ブラジルの金融政策:低インフレで緩和余地拡大(2019年9月)0.5%利下げで政策金利5.5%、利下げ局面続く

2019/09/19

ブラジルの金融政策:低インフレで緩和余地拡大(2019年9月)

【ポイント1】0.5%の利下げ

利下げは市場の予想通り

■ブラジル中央銀行(以下、中銀)は、9月18日の金融政策委員会で、政策金利を0.5%引き下げ、過去最低となる5.5%とすることを全会一致で決定しました。利下げは2会合連続となります。

【ポイント2】政策金利は5.0%へ

低インフレで緩和余地拡大

■今回の利下げは、年金改革の進展を背景に利下げを実施した前回7月のガイダンスに沿ったもので、低インフレが続く中、利下げによる景気の下支えが期待されています。

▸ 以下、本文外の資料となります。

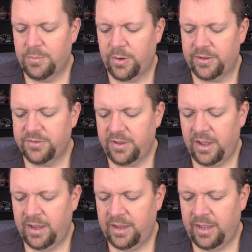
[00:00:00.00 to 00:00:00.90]
the bricks.
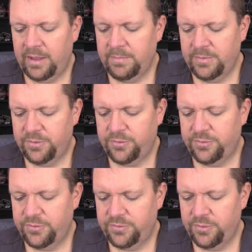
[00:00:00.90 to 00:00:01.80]
I am
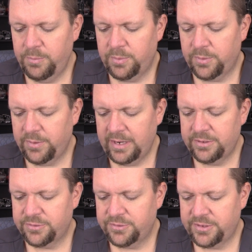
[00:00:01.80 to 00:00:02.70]
super
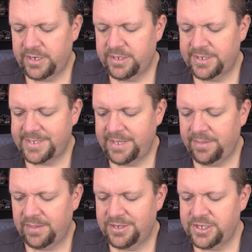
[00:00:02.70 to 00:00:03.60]
interested to see
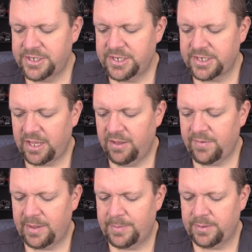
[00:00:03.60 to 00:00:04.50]
the logistics of
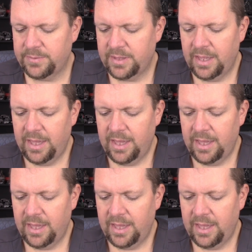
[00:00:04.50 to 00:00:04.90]
a build.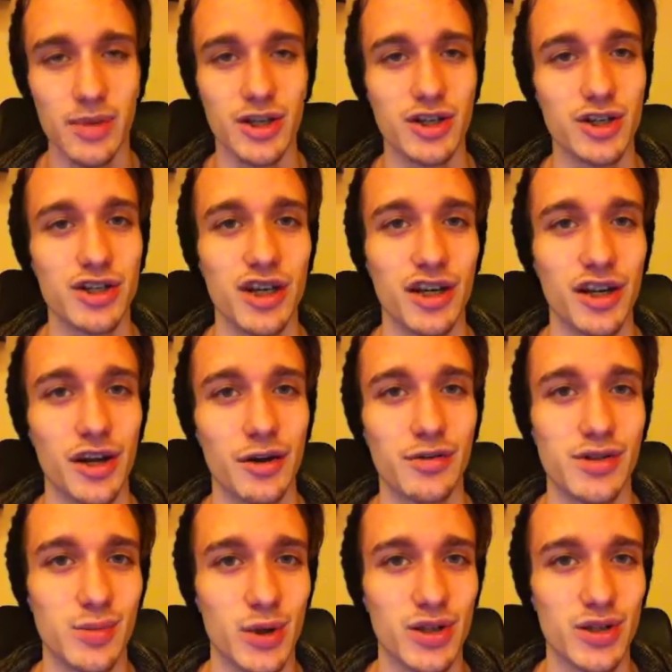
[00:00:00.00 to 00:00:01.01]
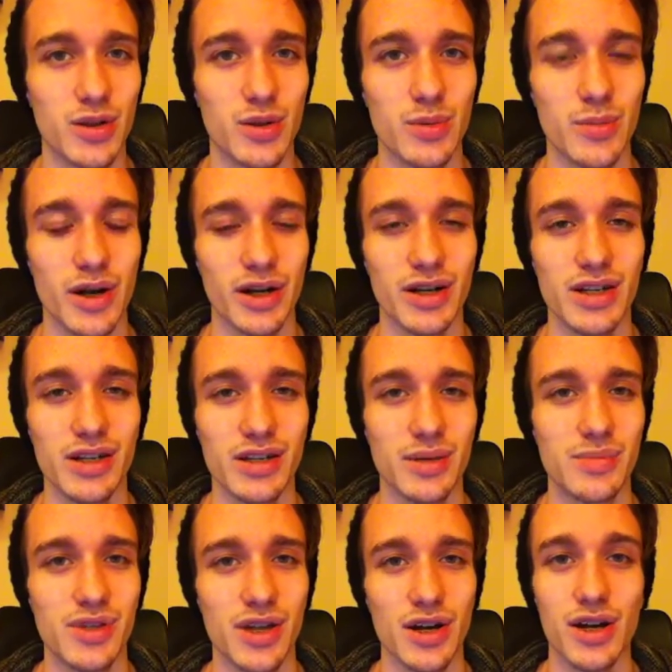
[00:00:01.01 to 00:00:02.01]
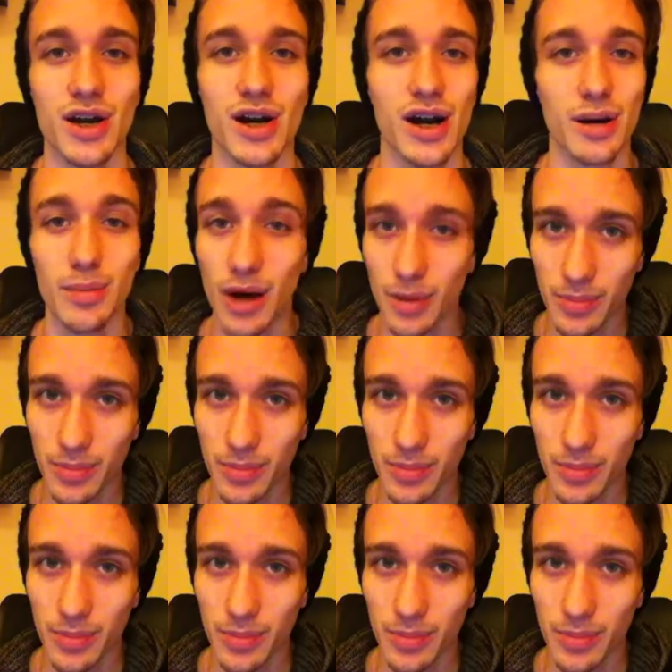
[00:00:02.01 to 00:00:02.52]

Make sure you check it out. It's 123marketingtips.com.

■ブラジルの8月のインフレ率(IPCA)は前年同月比+3.43%と、歴史的に低い水準が続いており、中銀の物価目標レンジの中心を下回っています。そのため、景気刺激策として金融緩和を行う余地が拡大しています。

■弊社では、ブラジルでは今後も金融緩和局面が続き、2019年年末の政策金利を5.0%と見込んでいます。

【今後の展開】ブラジルレアルの上値重い

外部環境の不確実性高まる

■ブラジルレアルについては、利下げ局面に加え、米中貿易摩擦や各国政治動向などの不確実性の高まりを受けて新興国通貨が総じて軟調に推移する中、当面外部環境に左右されやすく上値の重い展開を予想します。

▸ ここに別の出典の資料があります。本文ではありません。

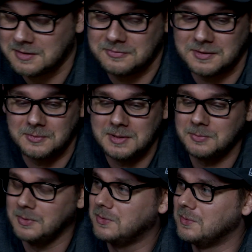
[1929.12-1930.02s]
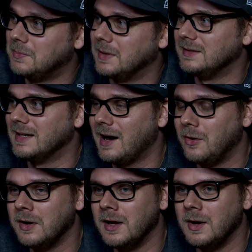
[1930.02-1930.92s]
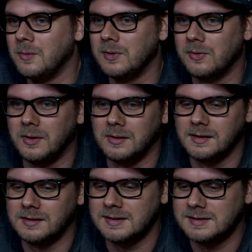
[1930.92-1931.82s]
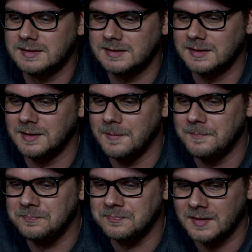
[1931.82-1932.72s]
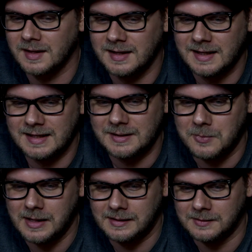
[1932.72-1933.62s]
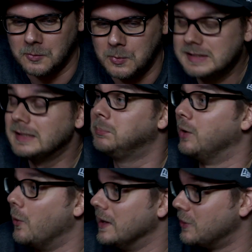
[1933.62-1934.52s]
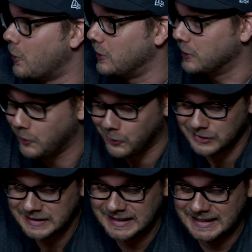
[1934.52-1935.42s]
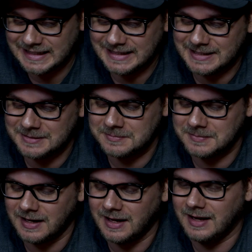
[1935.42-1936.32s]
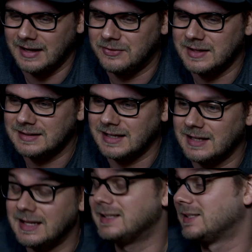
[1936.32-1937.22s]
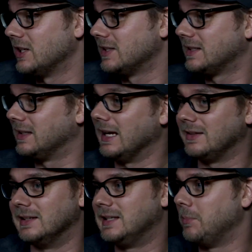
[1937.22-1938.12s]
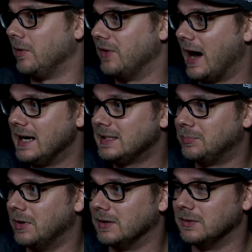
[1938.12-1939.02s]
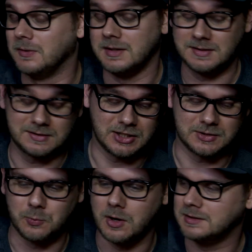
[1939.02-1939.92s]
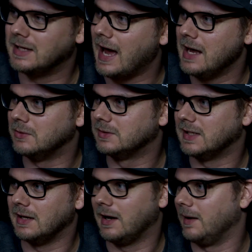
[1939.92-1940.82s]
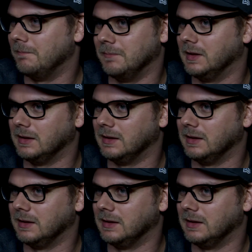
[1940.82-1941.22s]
have agreed with you, but now with all this whistleblowing going on, I think that, and that's just like the tip of the iceberg. This is just one guy who said I'm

■10月に予定されるアルゼンチンの大統領選も懸念材料です。アルゼンチンは中国・米国に次ぐ貿易相手国であることからその動向が注目されます。一方で、年金改革法案の審議は順調に進んでおり、10月には成立すると見られます。更に、ボルソナロ政権は税制改革や民営化などの構造改革、経済協力開発機構(OECD)加盟交渉なども進めていることや、依然として相対的に高い金利などがブラジルレアルの下支えになると見られます。